STANDPUNKT: Allen vier Bundesligisten winkt das Achtelfinale

Toni Nachbar

Von Toni Nachbar

So, 01. September 2019

SC Freiburg

Liverpool gegen Tottenham im Champions-League-Finale, Chelsea versus Arsenal im Europa-League-Endspiel: Die europäischen Klubwettbewerbe dominierten in der vergangenen Saison die Engländer.

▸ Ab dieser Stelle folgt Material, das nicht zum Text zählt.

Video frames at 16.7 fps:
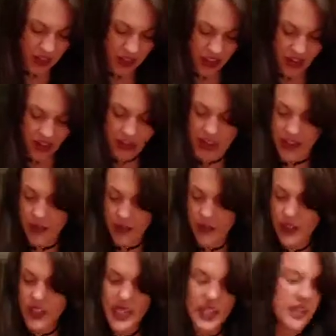All right, we're
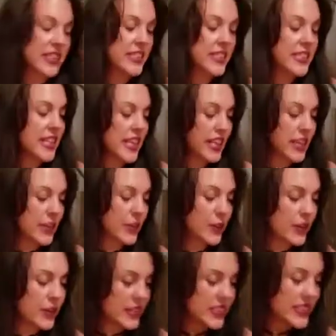going to set you
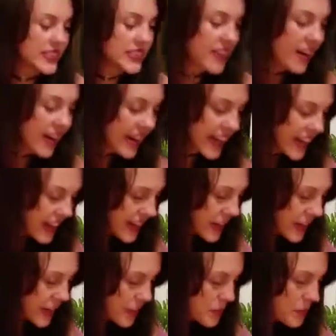aside.
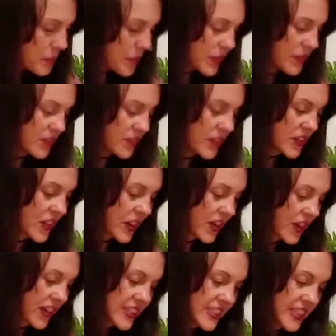Beautiful
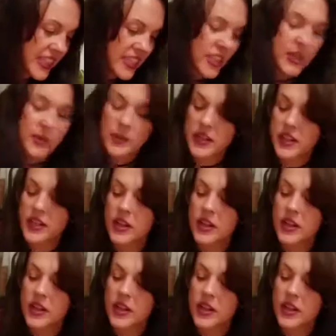cards. Actually,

Die wirtschaftliche Kraft der Premier League ist von den politischen Brexit-Verwerfungen untangiert geblieben und zugleich eine sportliche Provokation für die erfolgsverwöhnten Spitzenklubs Spaniens und ein Dorn im Auge der nach mehr internationaler Anerkennung lechzenden Bundesligisten aus München und Dortmund.

Letztere haben – wie erwartet – nach der Auslosung der Gruppenphase in der Königsklasse aufatmen dürfen: Weder die Bayern noch der BVB brauchen – zumindest der Papierform nach – vor einem vorzeitigen Aus bangen: Der Rekordmeister bekommt es zwar mit dem Vorjahresfinalisten Tottenham und den derzeit vielleicht stärksten Vereine auf dem Balkan zu tun, doch bei allem Respekt für Olympiakos Piräus und Dinamo Zagreb ist es schwer vorstellbar, dass die Griechen oder Kroaten die Bayern aus dem Rennen werfen. Borussia Dortmund wird es schwer haben gegen den FC Barcelona, aber gegen Inter Mailand und Slavia Prag winkt den Westfalen mindestens Platz zwei.

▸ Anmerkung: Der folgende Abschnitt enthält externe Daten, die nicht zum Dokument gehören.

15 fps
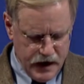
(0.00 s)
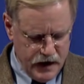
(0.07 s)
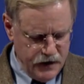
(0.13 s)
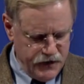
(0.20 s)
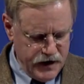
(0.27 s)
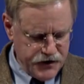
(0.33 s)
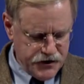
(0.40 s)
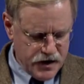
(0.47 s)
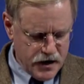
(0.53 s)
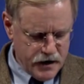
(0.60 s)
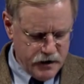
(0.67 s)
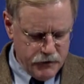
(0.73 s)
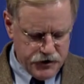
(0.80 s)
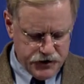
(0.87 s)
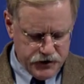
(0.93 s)
These
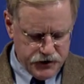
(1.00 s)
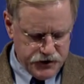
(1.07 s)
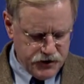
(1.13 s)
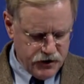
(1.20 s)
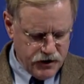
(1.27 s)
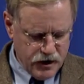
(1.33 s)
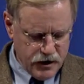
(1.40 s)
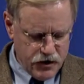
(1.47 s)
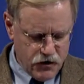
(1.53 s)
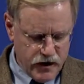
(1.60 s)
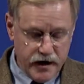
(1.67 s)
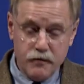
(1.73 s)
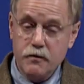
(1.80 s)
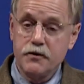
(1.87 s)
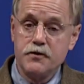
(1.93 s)
documents concern our trade
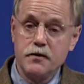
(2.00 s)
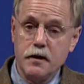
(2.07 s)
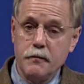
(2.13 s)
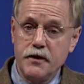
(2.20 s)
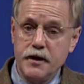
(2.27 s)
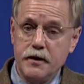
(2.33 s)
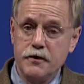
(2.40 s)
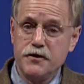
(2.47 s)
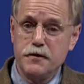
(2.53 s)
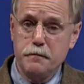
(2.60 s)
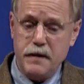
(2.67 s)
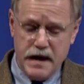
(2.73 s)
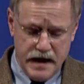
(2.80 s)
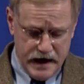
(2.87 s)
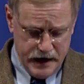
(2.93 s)
with Germany or
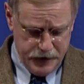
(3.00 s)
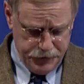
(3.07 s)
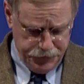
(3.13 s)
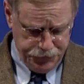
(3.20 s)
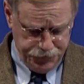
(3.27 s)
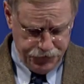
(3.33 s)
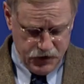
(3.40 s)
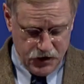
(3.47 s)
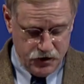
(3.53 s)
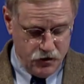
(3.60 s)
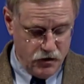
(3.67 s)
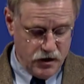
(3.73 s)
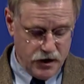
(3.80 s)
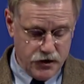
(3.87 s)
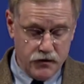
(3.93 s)
Japan, two
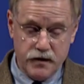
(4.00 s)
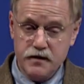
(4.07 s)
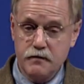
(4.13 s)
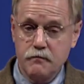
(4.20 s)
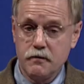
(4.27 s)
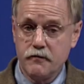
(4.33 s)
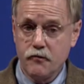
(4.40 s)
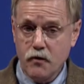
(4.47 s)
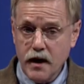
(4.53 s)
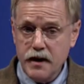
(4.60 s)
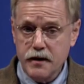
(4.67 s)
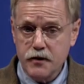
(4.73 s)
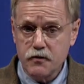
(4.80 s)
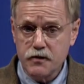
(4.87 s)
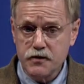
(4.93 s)
countries that were of great
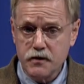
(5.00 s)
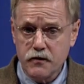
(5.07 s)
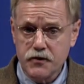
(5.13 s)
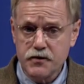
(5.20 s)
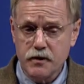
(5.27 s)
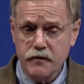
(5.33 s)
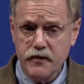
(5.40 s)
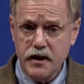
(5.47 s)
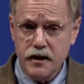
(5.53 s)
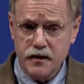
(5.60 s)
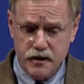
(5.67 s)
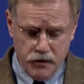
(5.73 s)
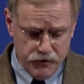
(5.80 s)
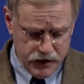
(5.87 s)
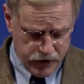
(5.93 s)
interest to the Soviet
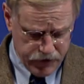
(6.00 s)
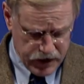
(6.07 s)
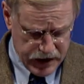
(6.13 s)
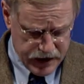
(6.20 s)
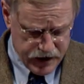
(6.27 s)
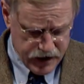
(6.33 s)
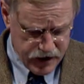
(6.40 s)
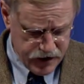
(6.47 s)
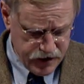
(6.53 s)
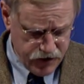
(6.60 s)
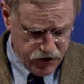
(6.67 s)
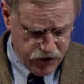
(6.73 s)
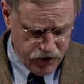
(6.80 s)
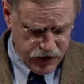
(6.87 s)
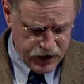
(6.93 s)
Union in the late
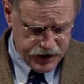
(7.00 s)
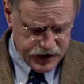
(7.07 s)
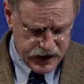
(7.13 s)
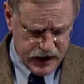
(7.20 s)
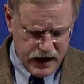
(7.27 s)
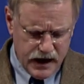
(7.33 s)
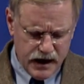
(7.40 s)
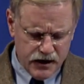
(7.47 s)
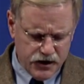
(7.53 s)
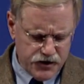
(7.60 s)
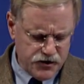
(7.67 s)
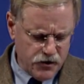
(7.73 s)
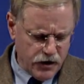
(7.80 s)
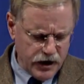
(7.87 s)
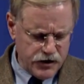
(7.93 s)
1930s.
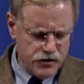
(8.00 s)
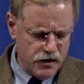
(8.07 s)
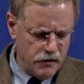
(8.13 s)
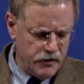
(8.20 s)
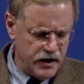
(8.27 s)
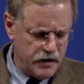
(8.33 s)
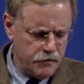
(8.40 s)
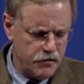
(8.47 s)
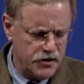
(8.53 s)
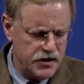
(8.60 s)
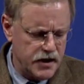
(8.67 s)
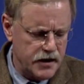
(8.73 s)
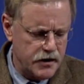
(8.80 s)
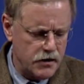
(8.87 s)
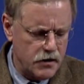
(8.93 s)
Concerning Germany in
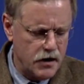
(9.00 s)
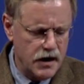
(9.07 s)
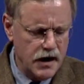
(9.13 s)
particular,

RB Leipzig indes ist zuzutrauen, eine Vorrundengruppe gegen Benfica Lissabon, Zenit St. Petersburg und Olympique Lyon gar zu gewinnen. Am schwesten hat es dafür Bayer 04 Leverkusen erwischt, doch chancenlos ist die Bosz-Elf gegen Juventus Turin und Atletico Madrid keineswegs.

Somit winkt allen vier Bundesligisten realistisch das Achtelfinale, wo zuletzt immer seltener ein krasser Außenseiter noch auftaucht. Dafür beginnt dort der Kampf um die Suprematie gegen Spanier und Engländer.